The tutoring program will be available to 50 students at the elementary school, and it will help strengthen the relationship between Rutgers students and the City of New Brunswick's youth, said Ansley Kunnath, a School of Arts and Sciences sophomore.
Kunnath said she hopes to build up the local New Brunswick community through education, and the focus is on “empowering children instead of trying to fix them."
The club is composed of a group of people who truly care about the kids in the Hub City and challenge themselves to ask how the community can be helped in the most responsible and constructive way, said Riley Link, a School of Arts and Sciences sophomore.
“I think the greatest value we promote is a sense of humility along with a sense of community," said Link, who serves as the group's vice president. "We do not have all the answers, but we will be there to support our community in the best way we possibly can."
Kaul, who volunteered at the Youth Empowerment Services during his first year, said he saw that the kids want to learn.
“It’s incredible how much they want to learn, but they just don’t have the resources all of the time,” he said.
Kunnath said it is important for students to take opportunities to make a difference in someone's life.
“I've always had a passion for learning, and I want to share that with other children," Kunnath said. "It's also surprising that there aren't really any after-school tutoring programs at the scale of A2E currently in place."
Kunnath said all members are determined and passionate about the program, which in turn is rewarding for the child as well as the volunteer.
The executive board believes that the University is not currently doing enough to show support for the residents of New Brunswick.
“Rutgers is all like ‘Oh, we’re part of New Brunswick.
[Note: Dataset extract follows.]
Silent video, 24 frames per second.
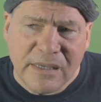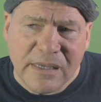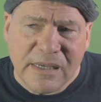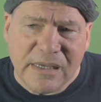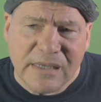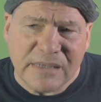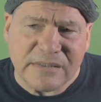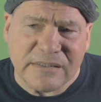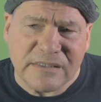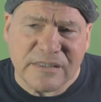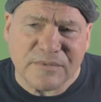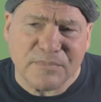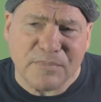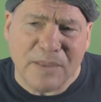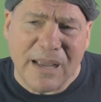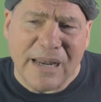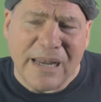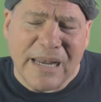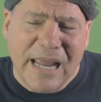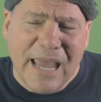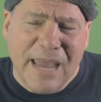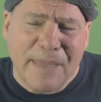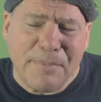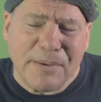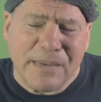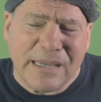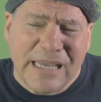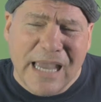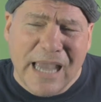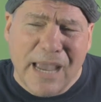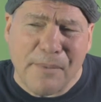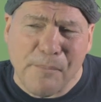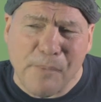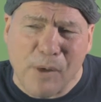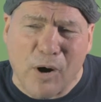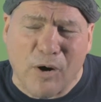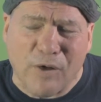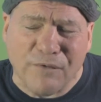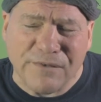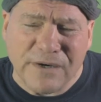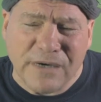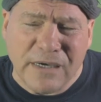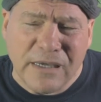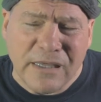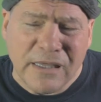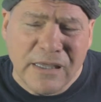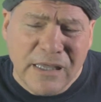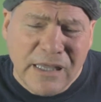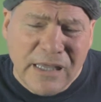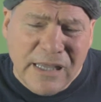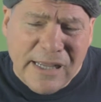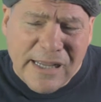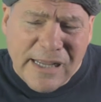He says, "My neighbor came over.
This is our community,’” Kaul said. “But what do we do to give back? We don’t really give back. These kids don’t get what they deserve.”
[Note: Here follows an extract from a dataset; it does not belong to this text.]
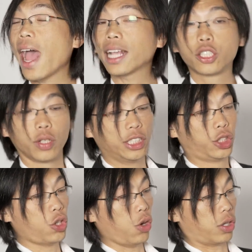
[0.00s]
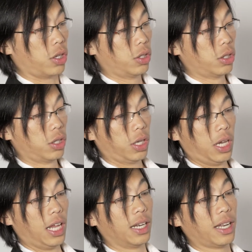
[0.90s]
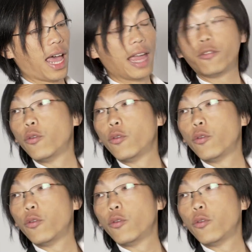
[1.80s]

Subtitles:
actually shoot in live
The club has undergone many changes in the past year, presenting a few challenges, Link said.
“Our main issue right now is simply that we need to hit the ground running," Link said. "The club’s goals and members are all new this semester and although we will have much to learn, I cannot wait to see the club evolve and work in the community."
Kaul said she believes this new direction will prove greatly beneficial for the future of the club by taking a more hands on approach. The group has created a new committee system and goal for this year.
“(Things are) completely different. We want to make sure that we’re adding to youth empowerment services and not just supporting them. We want to make sure that we are being active in the community,” Kaul said.
The club is recruiting as new members, Kaul said. They are looking for committed members who care about the community, since last year’s commitment was low.
“Even if you can't volunteer, you can help fundraise, plan activities, oversee volunteers and more,” Kunnath said.